- Eduardo Bolsonaro classificou como calúnia a acusação de Ricardo Salles de que ele aceitaria dinheiro para apoiar André do Prado no Senado por São Paulo.
- Salles afirmou em entrevista ter ouvido que Eduardo poderia ter recebido até R$ 60 milhões para indicar apoio a André do Prado; Eduardo pediu que Salles prove a acusação.
- André do Prado foi confirmado como o segundo nome da direita para disputar uma vaga no Senado por São Paulo, decisão apoiada pelo governador Tarcísio de Freitas.
- Salles diz que não abre mão de concorrer pelo Novo e que Derrite e ele são os dois nomes da direita; avaliou a possibilidade de ceder a vaga ao vice-prefeito de São Paulo, Ricardo Mello Araújo, caso seja seguido esse critério.
- Eduardo Bolsonaro, que está nos Estados Unidos desde fevereiro de 2025, afirmou ter tomado a decisão de apoiar André do Prado sem acordos e disse ter repetido isso em vídeo.
Eduardo Bolsonaro e Ricardo Salles trocaram acusações em redes sociais envolvendo a possível venda de votos para a candidatura de André do Prado ao Senado por São Paulo. A controvérsia ganhou força após André do Prado ser confirmado, pelo governador Tarcísio de Freitas, como um dos candidatos da direita.
O embate começou com Eduardo questionando publicamente Salles, que o, segundo o ex-deputado, estaria fazendo acusações infundadas de corrupção. Salles havia sugerido, em entrevista, que haveria pagamento de propina para apoiar o nome de André do Prado, o que Eduardo negou veementemente.
André do Prado foi anunciado como segunda vaga da direita na chapa que envolve Guilherme Derrite, apoio de Tarcísio, e recebeu apoio formal de Eduardo. A confirmação ocorreu na semana anterior, em meio a negociações políticas entre lideranças do centrão e do governo paulista.
A interrupção do processo, segundo Salles, seria uma avaliação de barrar o apoio ao nome de Prado caso houvesse pressões políticas para afastá-lo da vice-presidência, o que gerou resposta rápida de Eduardo de que não houve acordo com terceiros.
O político do Novo indicou que manterá sua candidatura à segunda vaga ao Senado, a menos que surja uma alternativa dentro do seu partido, citando, em suas falas, a possibilidade de ceder espaço a outro aliado.

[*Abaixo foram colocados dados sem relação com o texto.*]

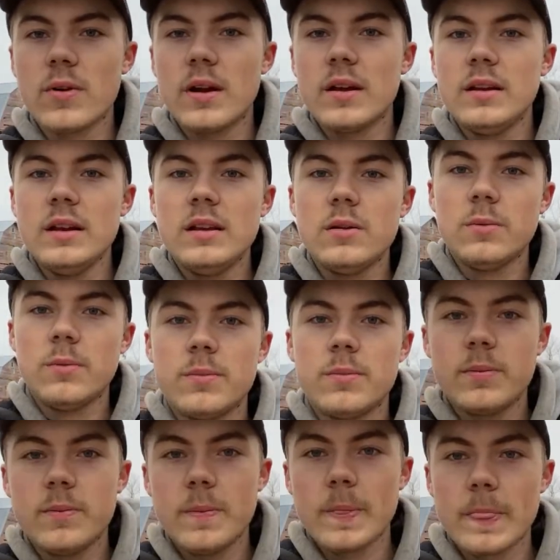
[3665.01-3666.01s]
I need to
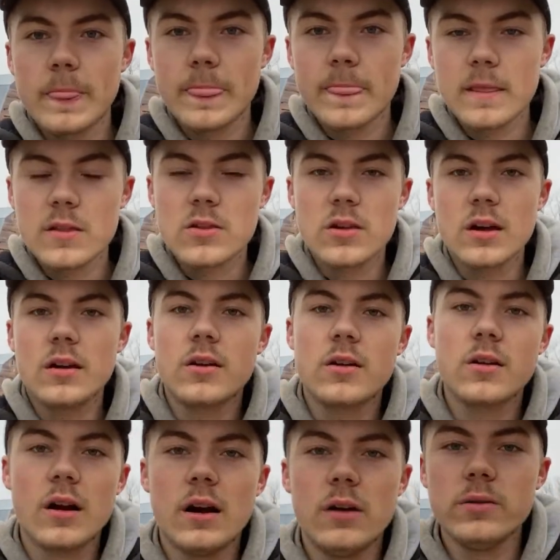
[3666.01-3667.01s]
check
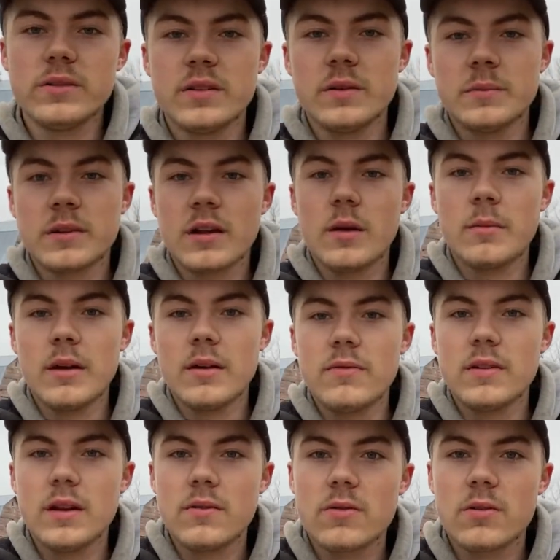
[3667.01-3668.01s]
her out sometime. I
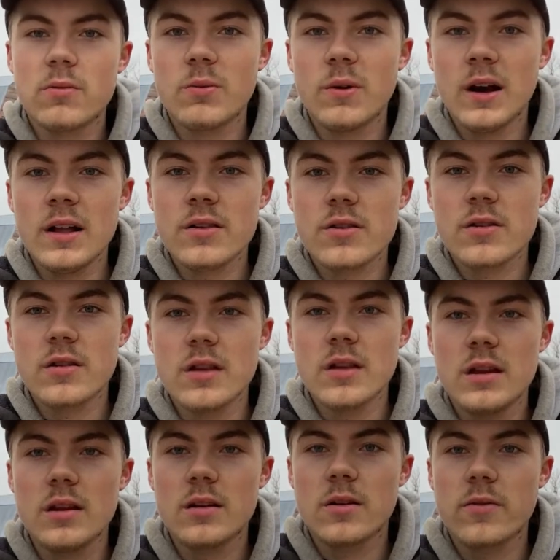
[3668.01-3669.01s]
haven't ever watched
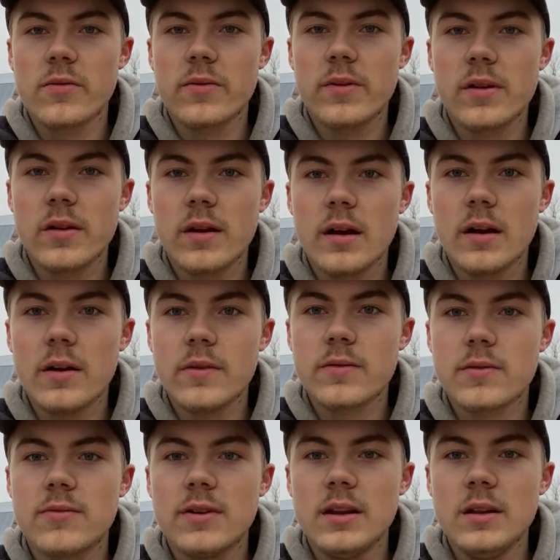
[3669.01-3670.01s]
any of her
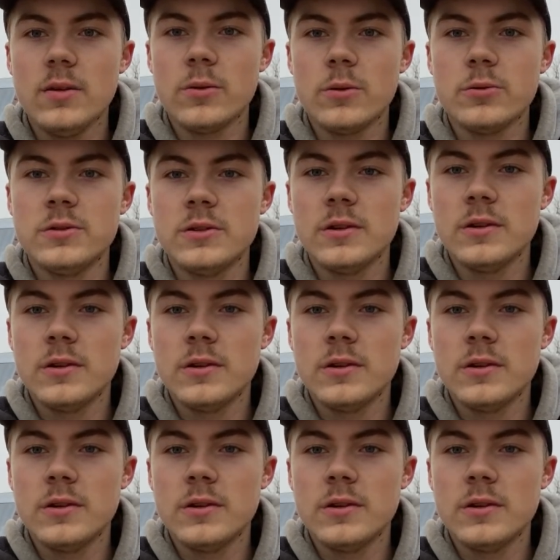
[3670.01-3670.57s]
videos.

A disputa ocorre em meio a tensões entre o governo paulista, o PL e o Novo sobre manobras para a chapa.
Eduardo, que está nos EUA desde fevereiro de 2025, afirmou que a decisão de apoiar Prado foi tomada de forma independente, sem acordos com pessoas de fora. Ele ressaltou ter conversado com várias pessoas antes de firmar o apoio.
Mesmo com o desenrolar do episódio, o panorama da candidatura segue em aberto, com posições divergentes entre aliados do governo e setores da oposição, que acompanham de perto o desenrolar das definições para o Senado por São Paulo.